Of course, WTUL and WWOZ being two progressive radio giants in a music-oriented city doesn’t prevent inter-station interaction. “One of the first Funkadelic songs I ever heard was on WTUL, and it changed my whole life,” Weber says with a laugh. A funny notion, considering that she personally DJ’d Funkadelic founder George Clinton’s 71st birthday.

For WTUL, as well as many other college radio stations across the country, the pandemic seems like just another hurdle to traverse. What’s one more roadblock, after dealing with budget cuts and looming FCC shutdowns, in the face of veterans with years of experience and legacies of progression to uphold? Well, in 2020, as technology continues to evolve, streaming remains dominant as the go-to way for people to discover, share, and listen to new music. What is terrestrial radio to do when the digitization of music crosses paths with hundreds of thousands of people stuck at home during a quarantine? The answer lies, simply enough, within local communities.
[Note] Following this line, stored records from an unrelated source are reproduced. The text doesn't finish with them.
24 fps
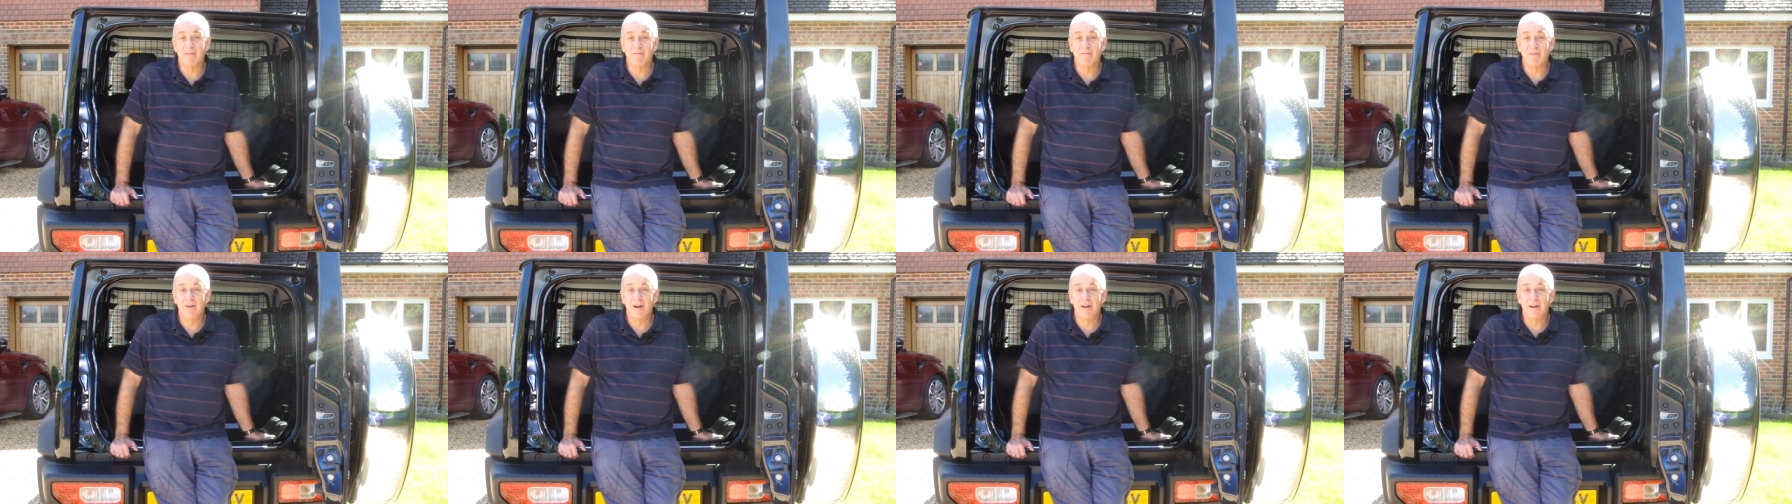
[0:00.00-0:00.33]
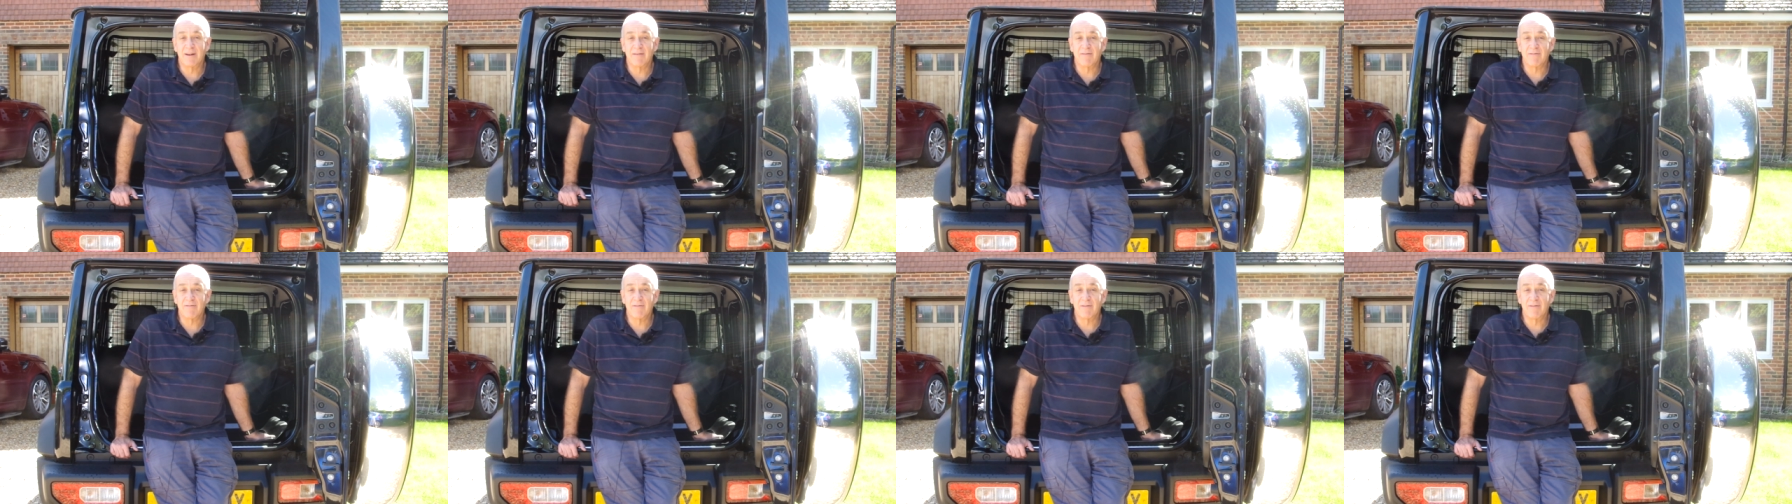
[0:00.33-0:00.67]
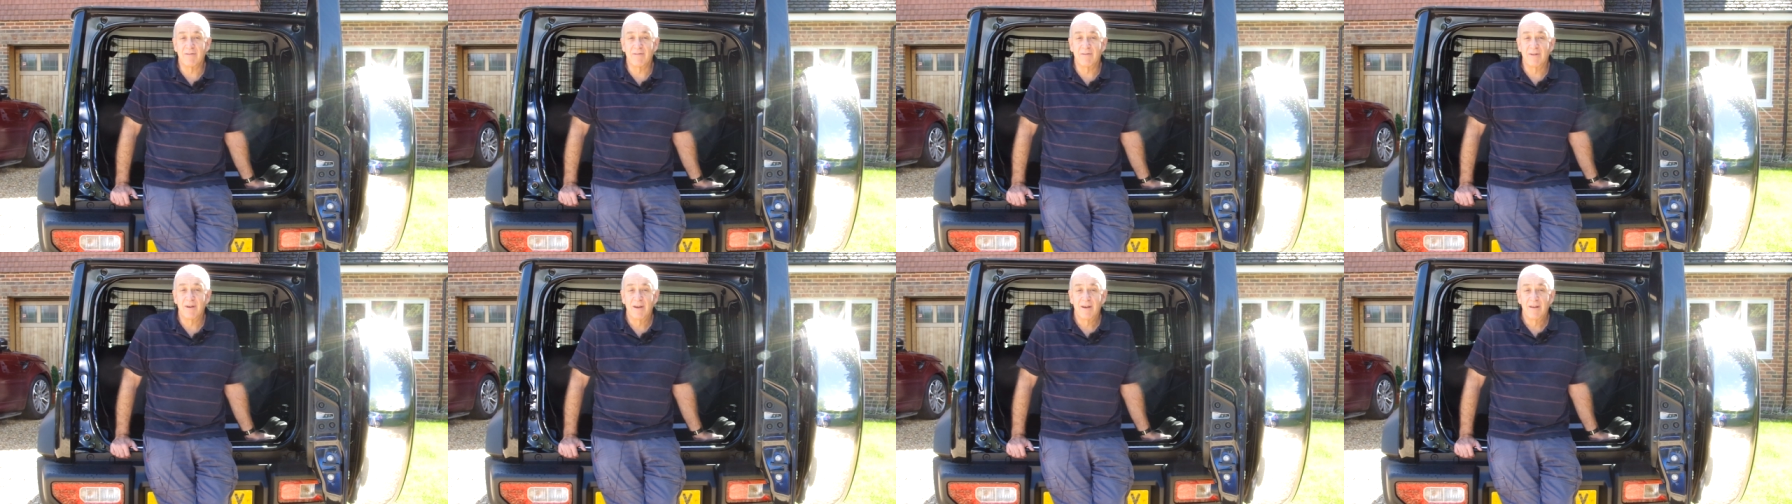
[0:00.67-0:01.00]
fairly
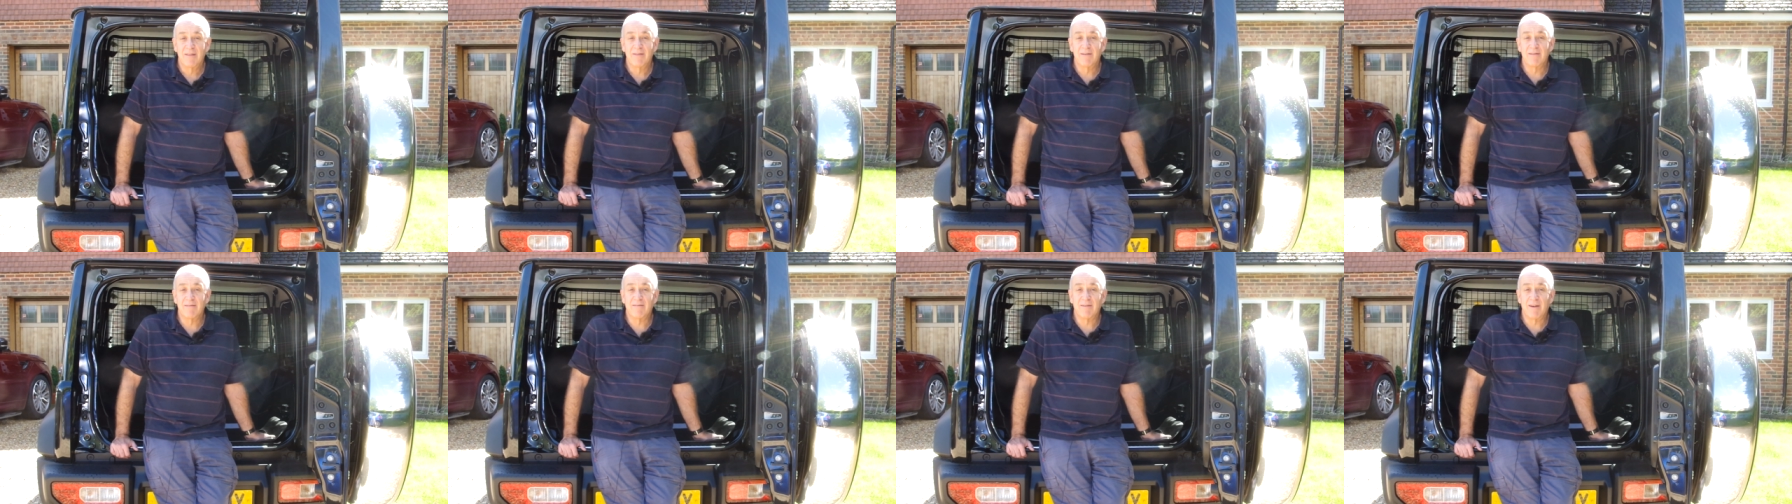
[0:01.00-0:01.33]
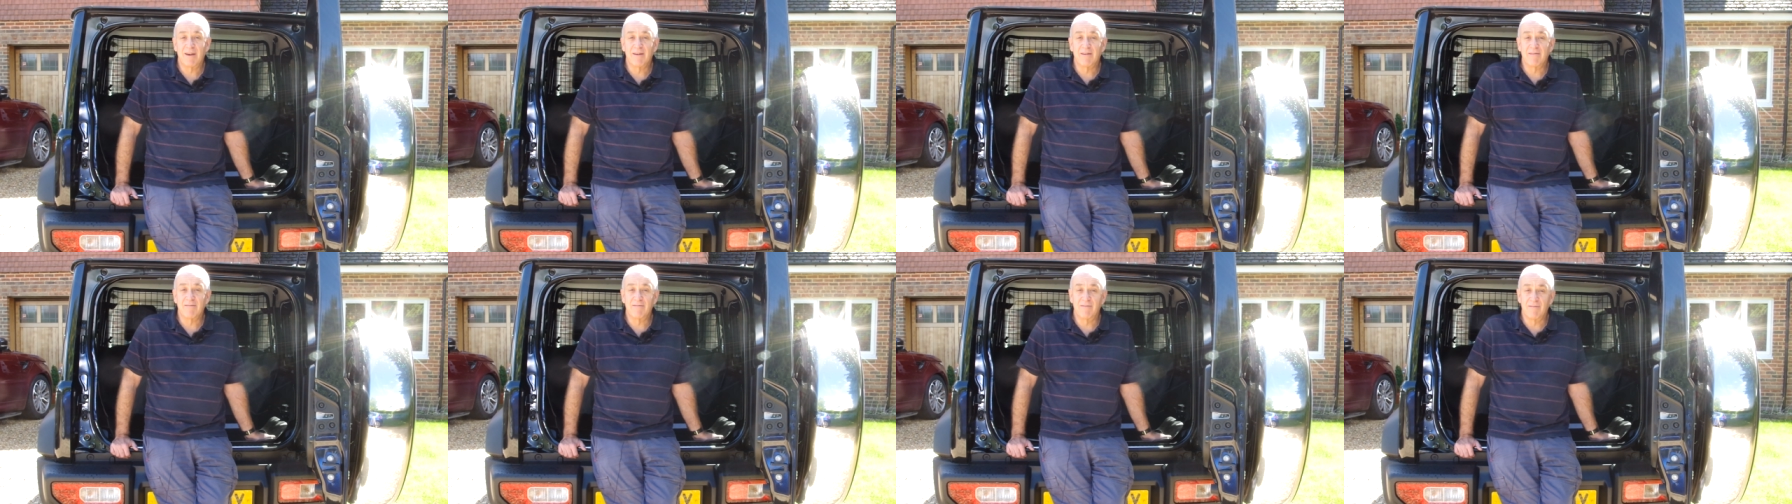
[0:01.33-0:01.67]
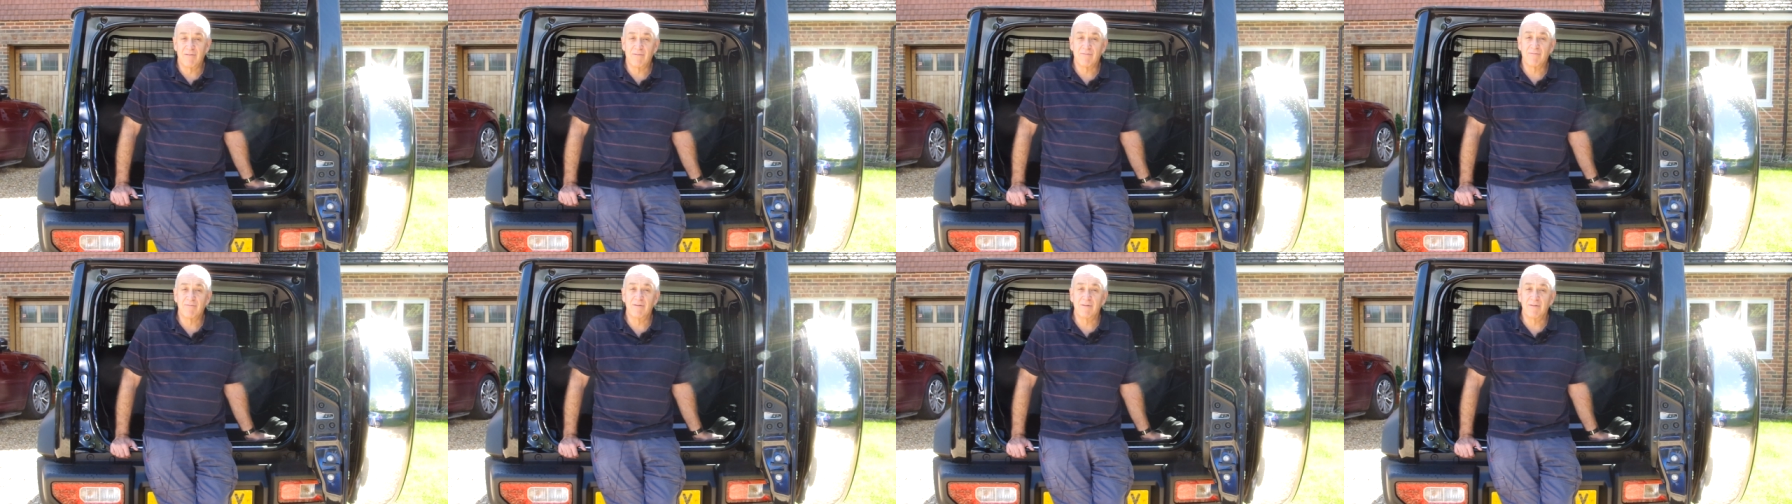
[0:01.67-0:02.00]
soon that takes you
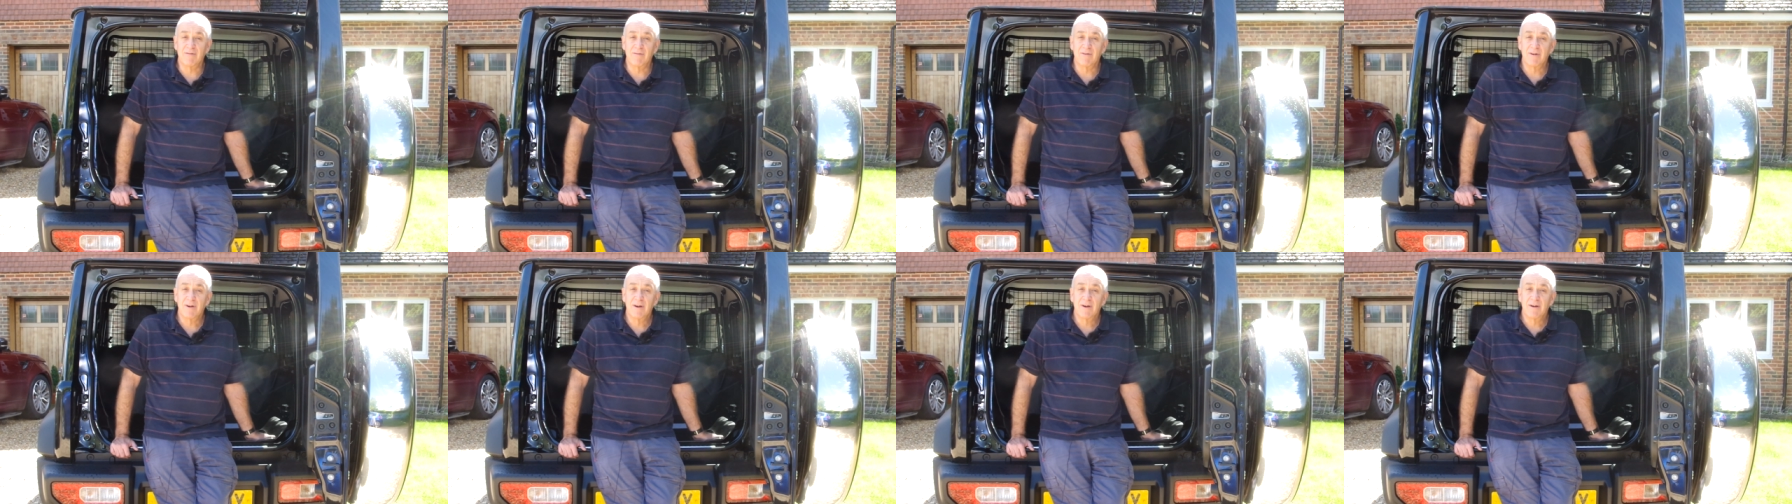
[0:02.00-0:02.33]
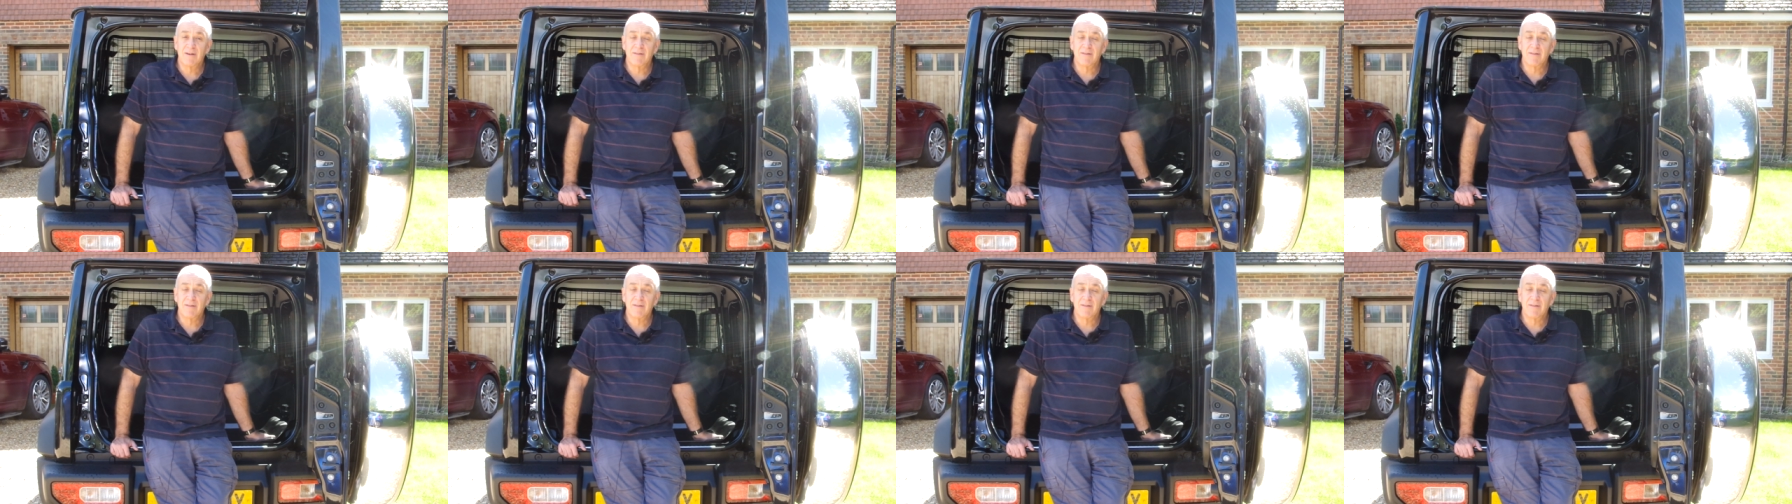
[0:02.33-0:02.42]
through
“I think the outreach and reassurance college radio provides to people who aren’t quite like everyone else means that college radio will always have a place in communities,” says Tel. “The kids who are hating high school, like I did, get the message that there’s something better waiting for them as soon as they can get there. And the businesses that don’t want to toe the corporate line have something that works for them when they underwrite non-commercial programming. And since we’re not in the cycle of having to play popular music to get ears to listen to our advertising, we can be creative and support musicians and artists that are in it for the love of creating.”

For many boot-strapping radio stations, the connection between them and their communities is stronger than any bandwidth, containing more memory than any harddrive. In the eyes of people like Tel and Weber, radio stations will always have their spot in the hearts and souls of their hometown. No matter how much time passes, or how radio changes and in what capacity, there will always be bright-eyed individuals looking to explore, make new friends, and become part of something bigger than their personal bubble. For those with the right determination, no hurricane, technological advancement, or pandemic is enough to stop the analog love.

“Terrestrial radio’s where I found my people, my place and discovered that there’s a world of joyful music out there waiting to be discovered.” Tel stops and smiles, adrift in memories of years gone by, full of songs played and friends made. “It’s a wonderful community of civic-minded people who love sharing what makes them happy.”